What Does Reddit's Collective Experience Actually Suggest?

Across hundreds of threads discussing grammarly ai detector results, a few patterns of advice from Reddit users show up repeatedly. First, check more than one tool before drawing any conclusion. Score mismatch between tools is common enough that a single result from a single platform is weak evidence either way. Second, do not use Grammarly's built-in AI score as a preview of what Turnitin or Canvas will report — the tools serve different purposes and their scores do not map onto each other cleanly. Third, if you used Grammarly to edit your work, understand that some of those edits may shift your score in one direction or another, and that this reflects the limits of detection technology rather than anything you did wrong. Fourth, keep your drafts. Multiple Redditors in these threads recommend saving version history, screenshots of rough drafts, and notes showing the writing process. That documentation turns out to matter more than any detection score when a writer needs to explain their work to an instructor or reviewer.

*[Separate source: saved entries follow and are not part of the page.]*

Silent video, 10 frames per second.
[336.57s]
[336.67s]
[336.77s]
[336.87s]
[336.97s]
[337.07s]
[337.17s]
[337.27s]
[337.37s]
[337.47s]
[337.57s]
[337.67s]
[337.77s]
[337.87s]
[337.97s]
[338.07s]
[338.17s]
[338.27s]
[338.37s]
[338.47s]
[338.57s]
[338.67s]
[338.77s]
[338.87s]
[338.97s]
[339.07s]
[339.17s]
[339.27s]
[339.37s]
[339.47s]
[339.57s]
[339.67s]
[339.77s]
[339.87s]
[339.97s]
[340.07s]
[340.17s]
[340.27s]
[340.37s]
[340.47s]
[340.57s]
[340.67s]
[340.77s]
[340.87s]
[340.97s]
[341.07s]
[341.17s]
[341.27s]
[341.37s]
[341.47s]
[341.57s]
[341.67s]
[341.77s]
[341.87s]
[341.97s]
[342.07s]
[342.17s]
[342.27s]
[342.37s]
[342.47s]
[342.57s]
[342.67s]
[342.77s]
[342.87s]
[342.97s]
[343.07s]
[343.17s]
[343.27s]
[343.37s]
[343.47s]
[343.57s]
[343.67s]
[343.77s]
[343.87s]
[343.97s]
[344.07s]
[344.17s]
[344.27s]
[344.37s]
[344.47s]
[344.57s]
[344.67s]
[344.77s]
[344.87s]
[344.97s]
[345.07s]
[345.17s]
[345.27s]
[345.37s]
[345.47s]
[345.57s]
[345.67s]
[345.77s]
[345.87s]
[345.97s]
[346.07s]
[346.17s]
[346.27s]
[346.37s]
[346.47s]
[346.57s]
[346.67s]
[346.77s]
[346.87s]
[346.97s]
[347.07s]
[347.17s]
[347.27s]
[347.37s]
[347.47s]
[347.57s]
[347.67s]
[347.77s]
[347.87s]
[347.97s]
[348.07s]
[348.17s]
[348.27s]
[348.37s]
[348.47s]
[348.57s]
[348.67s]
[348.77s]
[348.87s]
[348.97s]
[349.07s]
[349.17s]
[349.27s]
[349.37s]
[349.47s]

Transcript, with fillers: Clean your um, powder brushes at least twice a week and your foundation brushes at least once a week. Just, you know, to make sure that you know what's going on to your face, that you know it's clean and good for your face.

  1. Run your text through at least two AI detectors and compare the scores before drawing any conclusion.
  2. Do not treat a Grammarly AI score as a proxy for what Turnitin or other institutional tools will show.
  3. Accept Grammarly suggestions selectively — heavy editing in one direction can shift AI scores unexpectedly.
  4. Save draft versions with timestamps as a record of your writing process before running any editing tool.
  5. Revise passages flagged across multiple tools by adding specific examples, details, or citations rather than random rephrasing.

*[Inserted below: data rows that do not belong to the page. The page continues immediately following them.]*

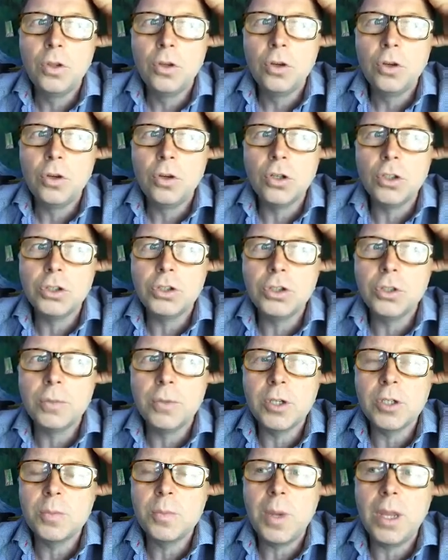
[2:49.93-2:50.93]
or so
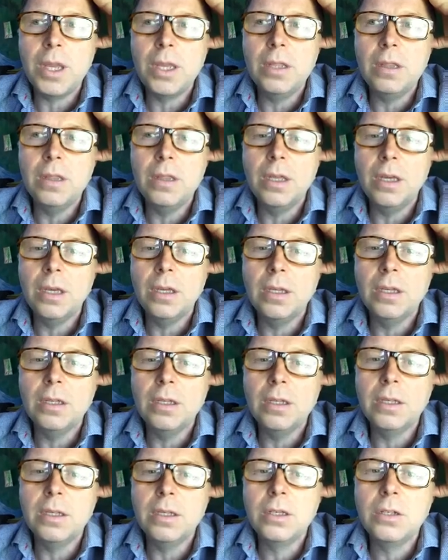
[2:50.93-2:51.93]
much pain
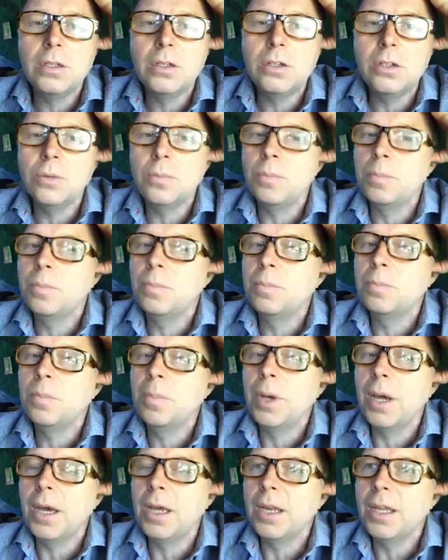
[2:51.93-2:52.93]
that your
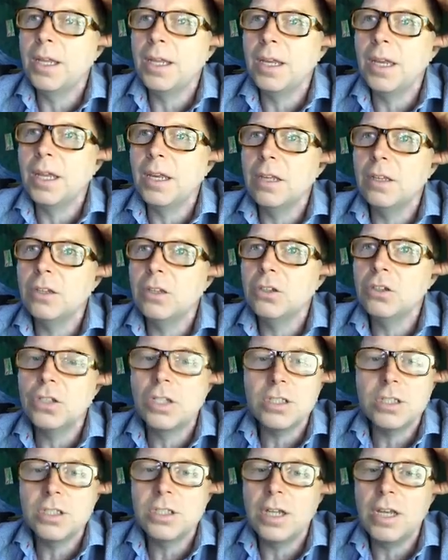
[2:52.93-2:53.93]
body kind of
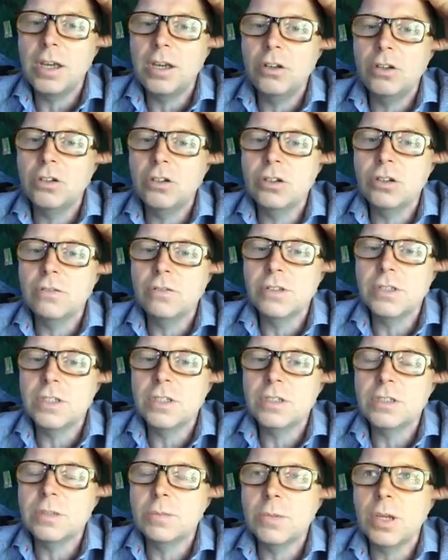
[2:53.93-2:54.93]
shuts down, your nervous
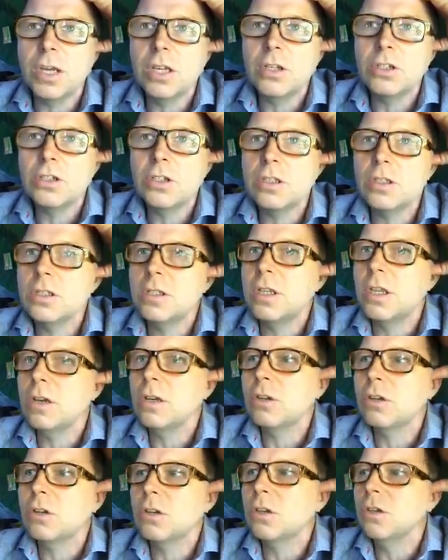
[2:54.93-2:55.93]
system kind of shuts down
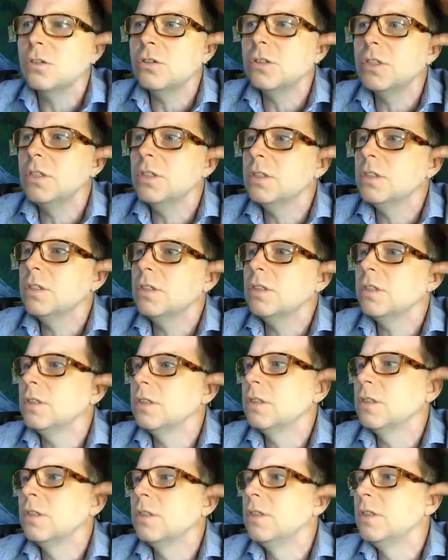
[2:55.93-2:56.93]
and goes into
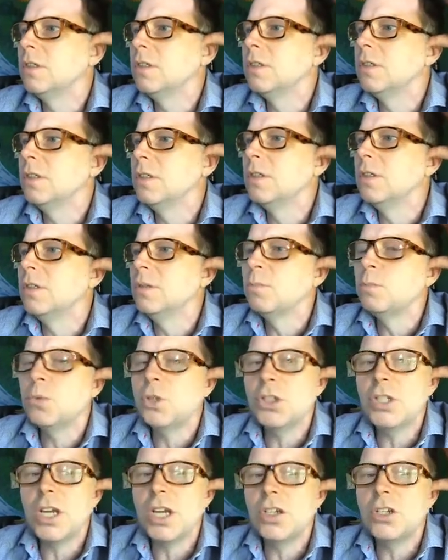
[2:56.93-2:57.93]

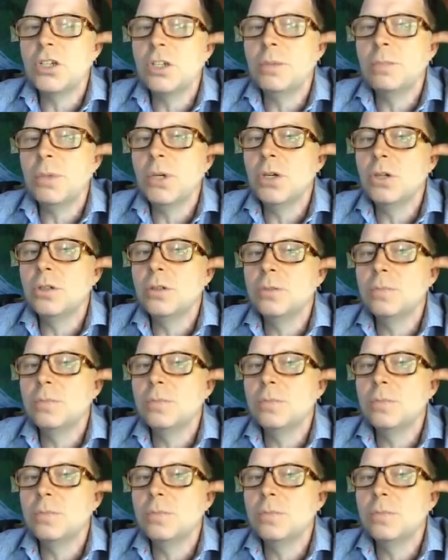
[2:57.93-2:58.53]
protection mode.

How to Self-Check Before Submitting If You Used Grammarly

A practical self-check that accounts for what grammarly ai detector reddit discussions surface does not start with a single score. It starts with a saved draft from before you ran any editing tool. After accepting Grammarly suggestions on a copy of that draft, compare the before-and-after text. If several suggestions made the writing substantially smoother, check both versions with a detector that shows sentence-level highlights rather than just a total percentage. That shows whether the flagged sentences are the ones Grammarly touched or whether they were already in a high-risk zone. Running the same check through a detector separate from Grammarly — such as GPTZero, Originality.ai, or NotGPT — adds a second data point. If the same sentences score high across tools, those are the passages to revise: add a concrete example, cite a specific source, or include an observation only you could have made. If scores diverge significantly between tools, you are in the ambiguous zone where neither detector has strong evidence, and documenting that divergence before submitting is a reasonable precaution. NotGPT can be useful here because it returns sentence-level highlights that show exactly which passages contributed to the overall score, making it easier to decide what to revise versus what to leave alone. The goal is not to outsmart a percentage — it is to make sure what you submit reflects your actual thinking clearly enough that your drafts and notes could answer any question about how the work was produced.

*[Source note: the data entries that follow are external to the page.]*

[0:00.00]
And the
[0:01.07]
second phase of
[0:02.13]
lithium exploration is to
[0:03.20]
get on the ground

  1. Save your draft before running Grammarly so you have a clean before-and-after comparison.
  2. Check both the pre-edit and post-edit versions with a detector that returns sentence-level results.
  3. Cross-check with a second detector different from Grammarly's built-in tool.
  4. Revise sentences that consistently score high across multiple tools by adding specific, concrete content.
  5. Keep version history, writing notes, and source annotations in case you need to explain your process.